La facture d’énergie sera réduite

Le Conseil des ministres a pris lundi en fin de journée une série de mesures pour réduire la facture d'énergie des ménages et des entreprises à long terme. Le consommateur devrait voir sa facture globale de gaz et d'électricité diminuer en moyenne de 60 euros en 2012 et de 117 euros en 2013, du moins selon les paramètres de calcul que l'on maîtrise, ont affirmé le ministre de l'Économie Johan Vande Lanotte et le secrétaire d'État à l'Énergie Melchior Wathelet.

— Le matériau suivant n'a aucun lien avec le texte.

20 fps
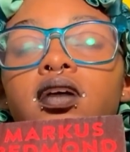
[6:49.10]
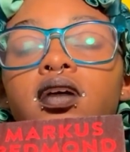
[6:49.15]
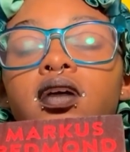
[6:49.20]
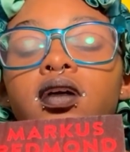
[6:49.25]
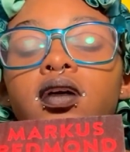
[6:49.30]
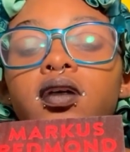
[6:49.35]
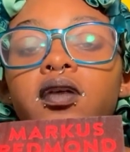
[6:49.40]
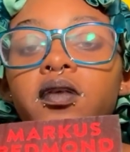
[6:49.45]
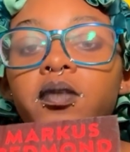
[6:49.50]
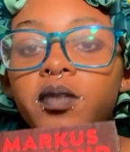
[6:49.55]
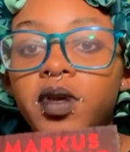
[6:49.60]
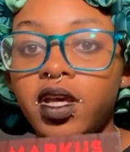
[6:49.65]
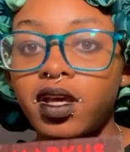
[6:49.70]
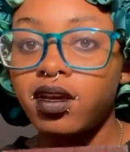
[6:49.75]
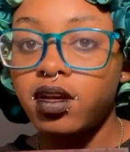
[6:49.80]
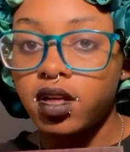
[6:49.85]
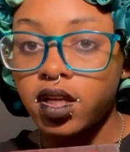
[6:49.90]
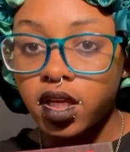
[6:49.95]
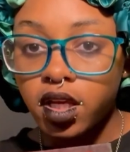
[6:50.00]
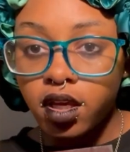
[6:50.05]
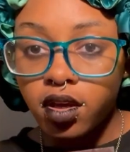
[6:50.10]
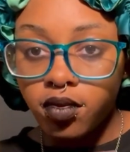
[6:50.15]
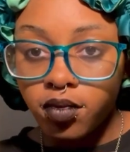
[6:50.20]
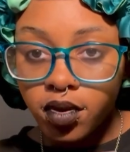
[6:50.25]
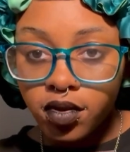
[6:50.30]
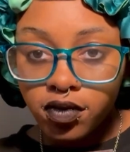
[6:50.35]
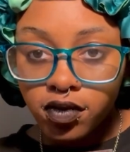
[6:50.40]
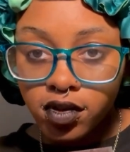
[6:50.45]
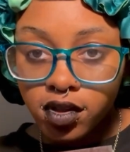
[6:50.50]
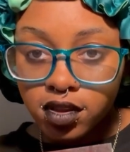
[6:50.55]
oh my god, I can't
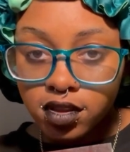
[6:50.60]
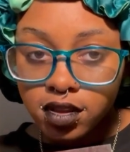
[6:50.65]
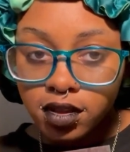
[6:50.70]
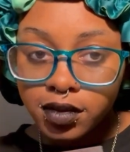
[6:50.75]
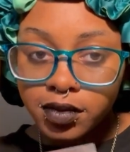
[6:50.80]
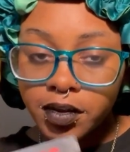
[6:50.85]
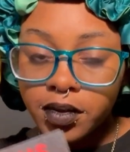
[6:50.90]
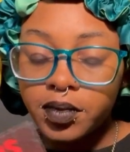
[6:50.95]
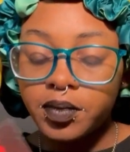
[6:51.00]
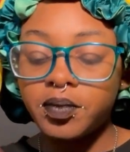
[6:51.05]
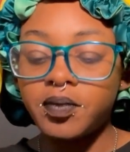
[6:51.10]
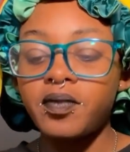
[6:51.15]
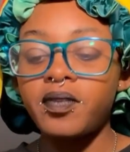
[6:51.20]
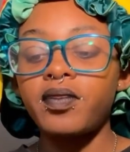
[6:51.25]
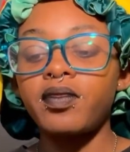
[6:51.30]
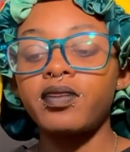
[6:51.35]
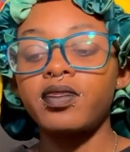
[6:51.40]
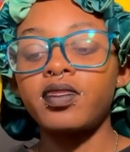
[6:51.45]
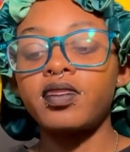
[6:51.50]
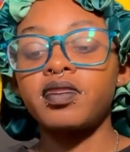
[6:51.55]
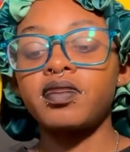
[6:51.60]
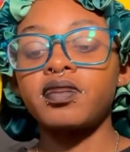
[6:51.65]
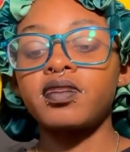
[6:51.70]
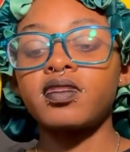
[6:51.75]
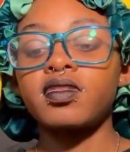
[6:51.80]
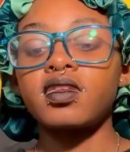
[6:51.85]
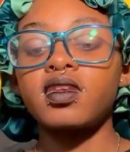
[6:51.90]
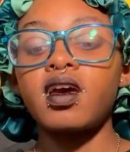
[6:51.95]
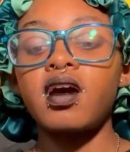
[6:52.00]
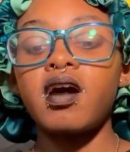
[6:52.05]
wait for the sequel.
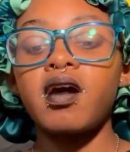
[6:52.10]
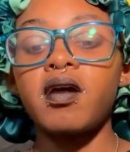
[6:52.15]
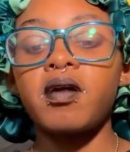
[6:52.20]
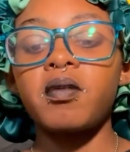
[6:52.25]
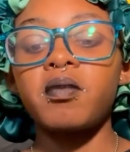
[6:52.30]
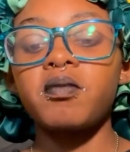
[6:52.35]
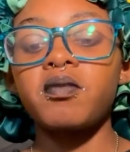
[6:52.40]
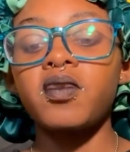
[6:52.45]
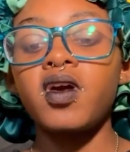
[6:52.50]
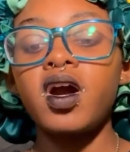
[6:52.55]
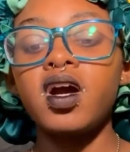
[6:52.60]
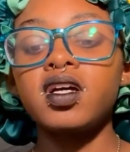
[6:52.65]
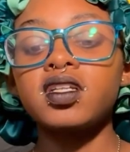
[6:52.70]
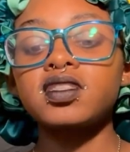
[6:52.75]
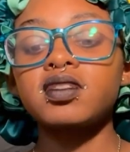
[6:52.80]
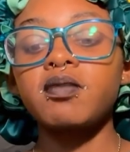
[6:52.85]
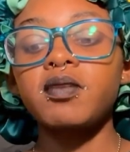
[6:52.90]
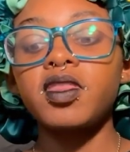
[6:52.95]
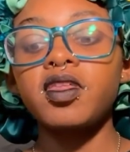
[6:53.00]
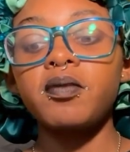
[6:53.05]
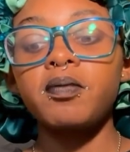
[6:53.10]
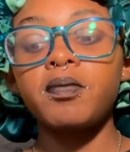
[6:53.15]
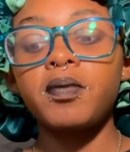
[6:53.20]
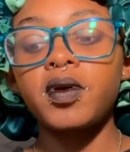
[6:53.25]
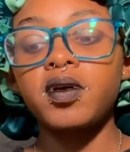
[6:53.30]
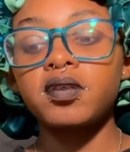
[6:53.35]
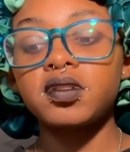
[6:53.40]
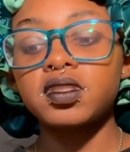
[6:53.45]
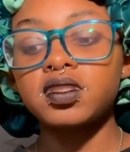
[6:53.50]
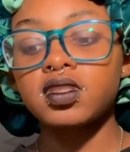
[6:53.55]
Some of the
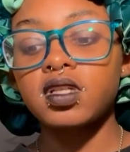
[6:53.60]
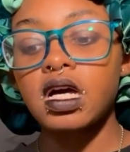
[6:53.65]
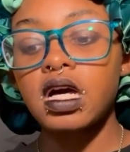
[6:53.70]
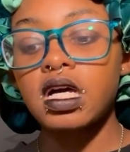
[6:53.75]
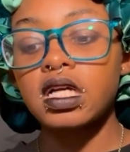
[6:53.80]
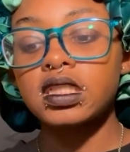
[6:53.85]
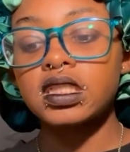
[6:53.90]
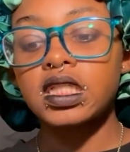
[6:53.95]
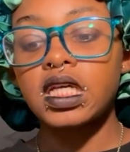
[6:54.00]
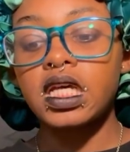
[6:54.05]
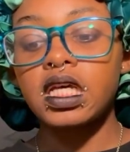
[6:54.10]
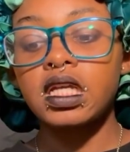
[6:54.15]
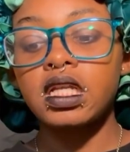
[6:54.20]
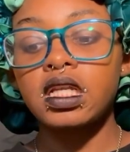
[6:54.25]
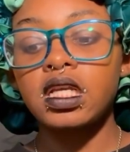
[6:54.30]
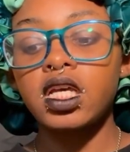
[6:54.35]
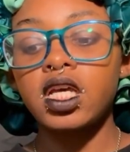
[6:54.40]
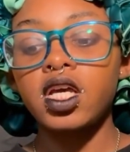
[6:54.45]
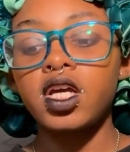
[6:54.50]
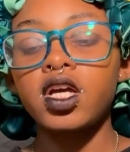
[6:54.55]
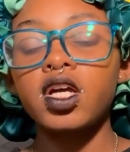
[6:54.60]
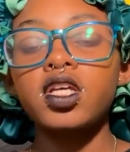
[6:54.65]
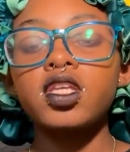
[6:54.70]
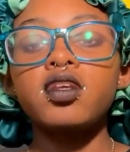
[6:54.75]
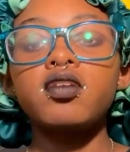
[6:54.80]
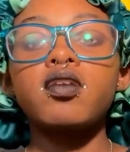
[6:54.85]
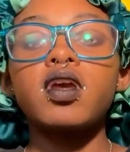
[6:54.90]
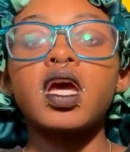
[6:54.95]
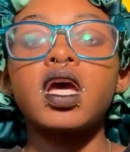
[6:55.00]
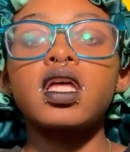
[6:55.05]
bonus content,
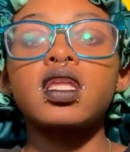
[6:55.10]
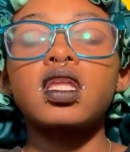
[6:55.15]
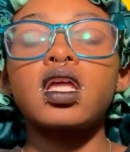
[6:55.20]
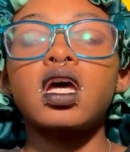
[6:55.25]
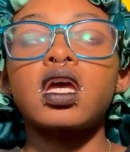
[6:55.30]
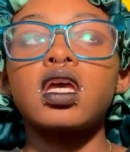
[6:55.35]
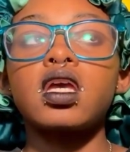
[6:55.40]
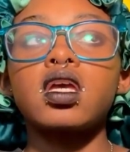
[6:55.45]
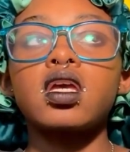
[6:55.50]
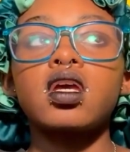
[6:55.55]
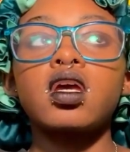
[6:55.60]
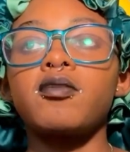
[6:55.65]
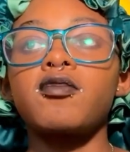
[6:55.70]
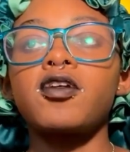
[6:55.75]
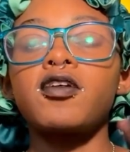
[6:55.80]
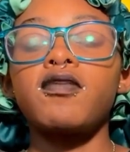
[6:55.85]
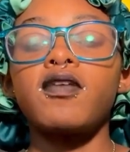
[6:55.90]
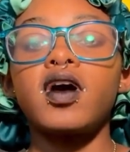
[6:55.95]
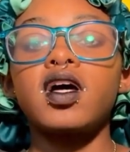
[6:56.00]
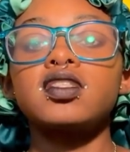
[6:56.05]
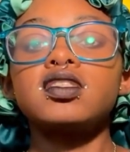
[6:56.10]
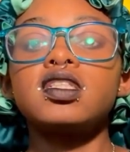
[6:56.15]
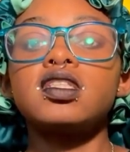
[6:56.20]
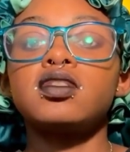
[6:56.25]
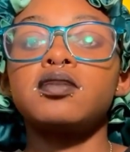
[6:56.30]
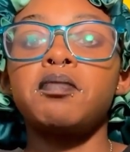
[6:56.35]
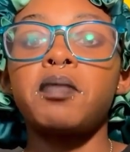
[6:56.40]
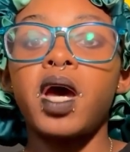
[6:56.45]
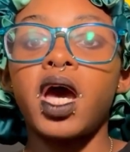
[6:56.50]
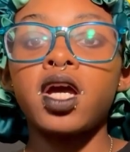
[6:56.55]
you get like Rafazi's
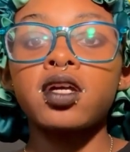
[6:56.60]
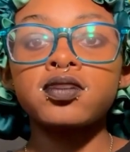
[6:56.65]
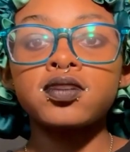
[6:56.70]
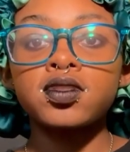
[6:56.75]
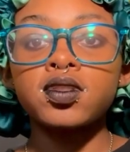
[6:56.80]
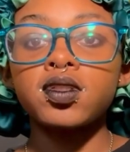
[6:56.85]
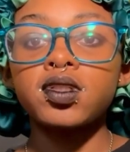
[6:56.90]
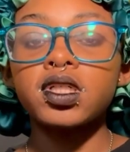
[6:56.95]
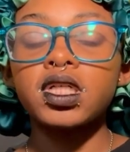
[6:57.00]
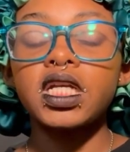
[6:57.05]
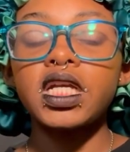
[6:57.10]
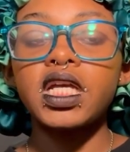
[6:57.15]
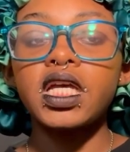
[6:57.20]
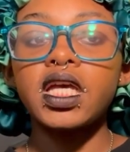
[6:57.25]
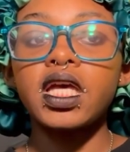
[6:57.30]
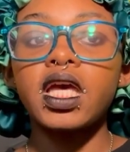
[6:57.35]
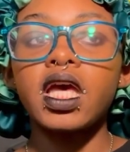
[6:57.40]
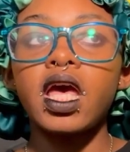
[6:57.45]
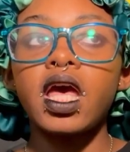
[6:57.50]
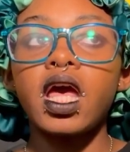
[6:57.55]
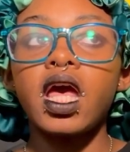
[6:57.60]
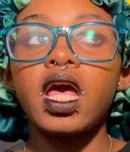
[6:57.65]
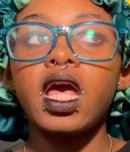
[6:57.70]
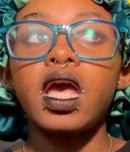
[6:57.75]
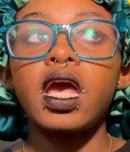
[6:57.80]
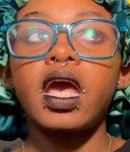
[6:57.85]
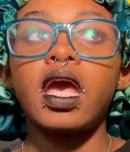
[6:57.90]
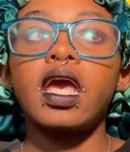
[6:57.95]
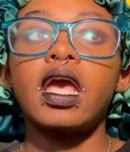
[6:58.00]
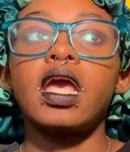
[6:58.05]
backstory
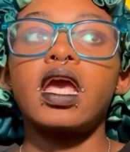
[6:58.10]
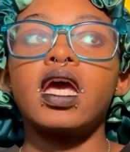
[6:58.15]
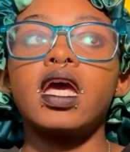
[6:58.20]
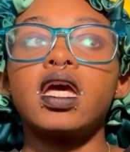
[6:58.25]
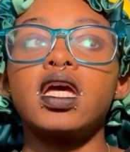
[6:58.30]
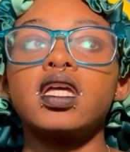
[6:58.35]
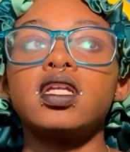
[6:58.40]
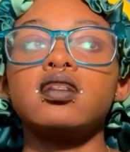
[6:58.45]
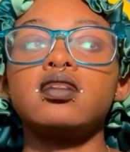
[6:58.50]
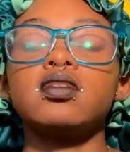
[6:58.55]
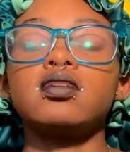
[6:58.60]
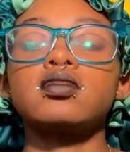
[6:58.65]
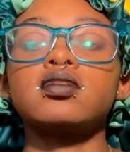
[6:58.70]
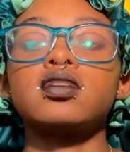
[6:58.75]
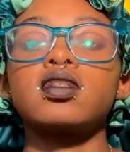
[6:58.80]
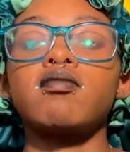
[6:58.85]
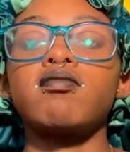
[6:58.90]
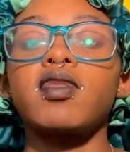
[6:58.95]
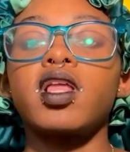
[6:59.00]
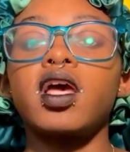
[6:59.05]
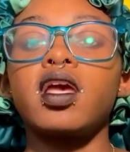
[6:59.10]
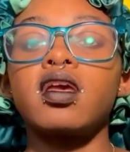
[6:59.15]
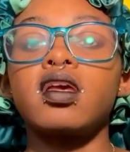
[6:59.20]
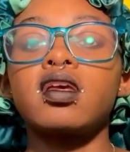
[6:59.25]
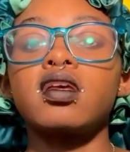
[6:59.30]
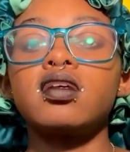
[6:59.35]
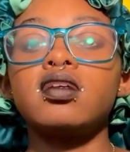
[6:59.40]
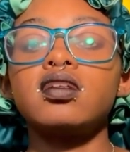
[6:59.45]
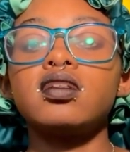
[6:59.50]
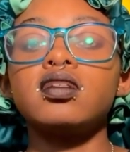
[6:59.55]
and some
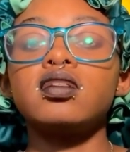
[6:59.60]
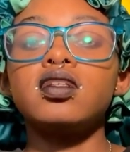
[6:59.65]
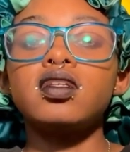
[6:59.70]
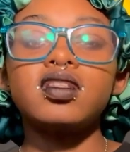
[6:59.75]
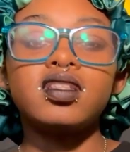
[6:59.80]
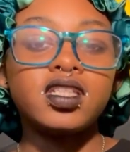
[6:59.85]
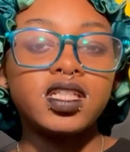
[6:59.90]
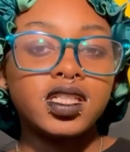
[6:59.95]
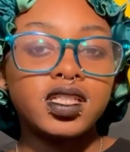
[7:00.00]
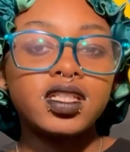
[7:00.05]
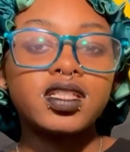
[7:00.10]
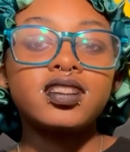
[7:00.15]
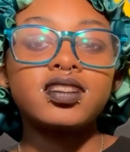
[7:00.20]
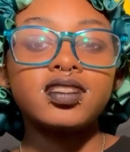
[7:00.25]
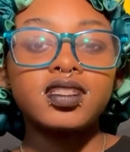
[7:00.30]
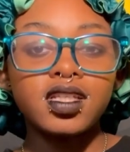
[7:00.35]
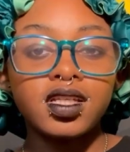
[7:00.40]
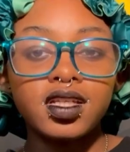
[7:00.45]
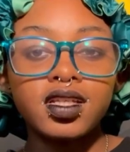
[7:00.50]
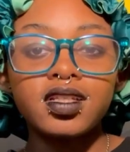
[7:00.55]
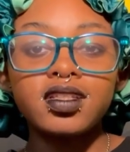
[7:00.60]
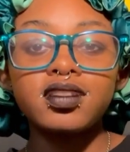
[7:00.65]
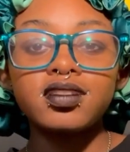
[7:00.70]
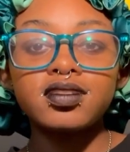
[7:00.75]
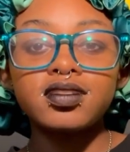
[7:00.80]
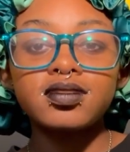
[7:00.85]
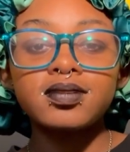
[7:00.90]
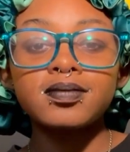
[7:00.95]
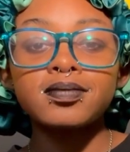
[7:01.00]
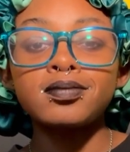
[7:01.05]
like deleted
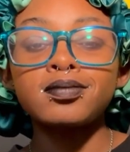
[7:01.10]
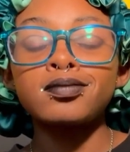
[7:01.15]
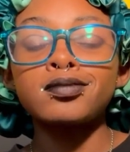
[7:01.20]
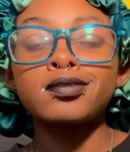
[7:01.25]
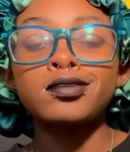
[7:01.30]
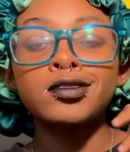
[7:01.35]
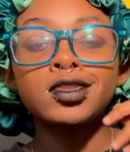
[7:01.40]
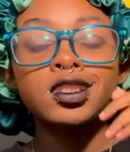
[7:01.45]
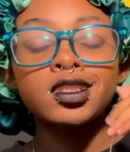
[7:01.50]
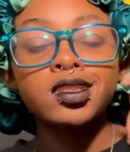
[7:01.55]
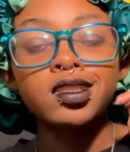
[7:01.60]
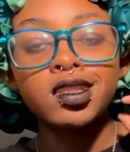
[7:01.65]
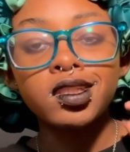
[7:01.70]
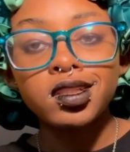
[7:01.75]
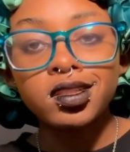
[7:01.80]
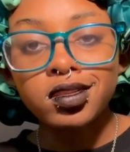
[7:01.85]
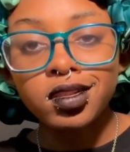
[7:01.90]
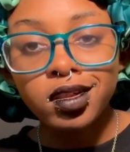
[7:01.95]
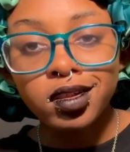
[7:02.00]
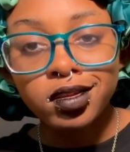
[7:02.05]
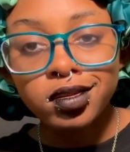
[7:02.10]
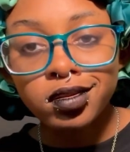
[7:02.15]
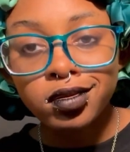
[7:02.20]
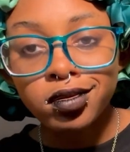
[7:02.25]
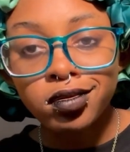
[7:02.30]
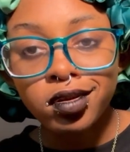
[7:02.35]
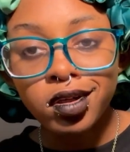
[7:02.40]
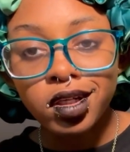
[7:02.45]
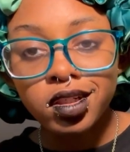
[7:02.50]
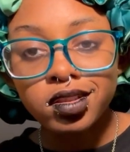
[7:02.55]
scenes. Can you tell as a
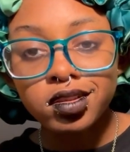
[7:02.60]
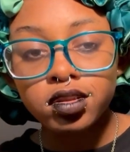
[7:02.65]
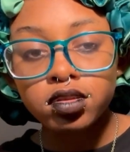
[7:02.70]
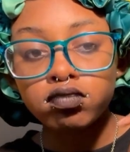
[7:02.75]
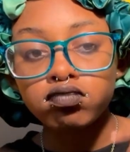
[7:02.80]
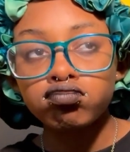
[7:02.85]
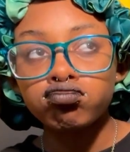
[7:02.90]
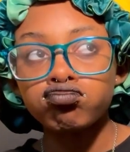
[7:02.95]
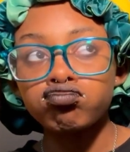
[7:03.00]
director?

Le gouvernement mettra à profit les 9 mois de gel de l'indexation des prix du gaz et de l'électricité pour commencer à mettre l'ensemble en oeuvre.

Postulat de départ du gouvernement: le taux d'inflation élevée en Belgique l'an dernier (3,5%) s'explique en grande partie par l'augmentation du prix de l'énergie. Entre 2010 et 2011, le prix du gaz et de l'électricité a augmenté de 17% plaçant la Belgique parmi les pays les plus chers d'Europe, selon le Premier ministre Elio Di Rupo, jusqu'à 8% de plus que dans certains pays voisins. Pour l'électricité, seule l'Allemagne est plus chère: pour le gaz, les Pays-Bas en demandent davantage.

Pour améliorer la situation dans l'intérêt des ménages et des entreprises, il est ainsi prévu de réduire les taxes fédérales qui alourdissent le montant de la facture, et de stimuler la concurrence notamment en supprimant les indemnités de rupture de contrat.

Une des premières mesures à entrer en application sera le gel jusqu'à la fin de l'année de la contribution au fonds Kyoto belge. Les contributions relatives au financement de la Commission de Régulation de l'Électricité et du Gaz (CREG) et des CPAS seront quant à elles gelées jusqu'en 2014, au moment de la régionalisation.

Les distributeurs ne pourront plus surfacturer les prix des certificats verts. Les tarifs de réseaux seront gelés. L'intervention du consommateur dans la compensation des tarifs sociaux sera en outre réduite.

L'Etat réservera 40 millions d'euros des 550 millions de la rente nucléaire au financement des éoliennes en mer. Ce montant ne devra donc plus être répercuté sur le consommateur.

Les neuf mois de gel de l'indexation seront par ailleurs mis à profit pour réfléchir à un nouveau mode de calcul de l'indexation moins pénalisant pour le consommateur.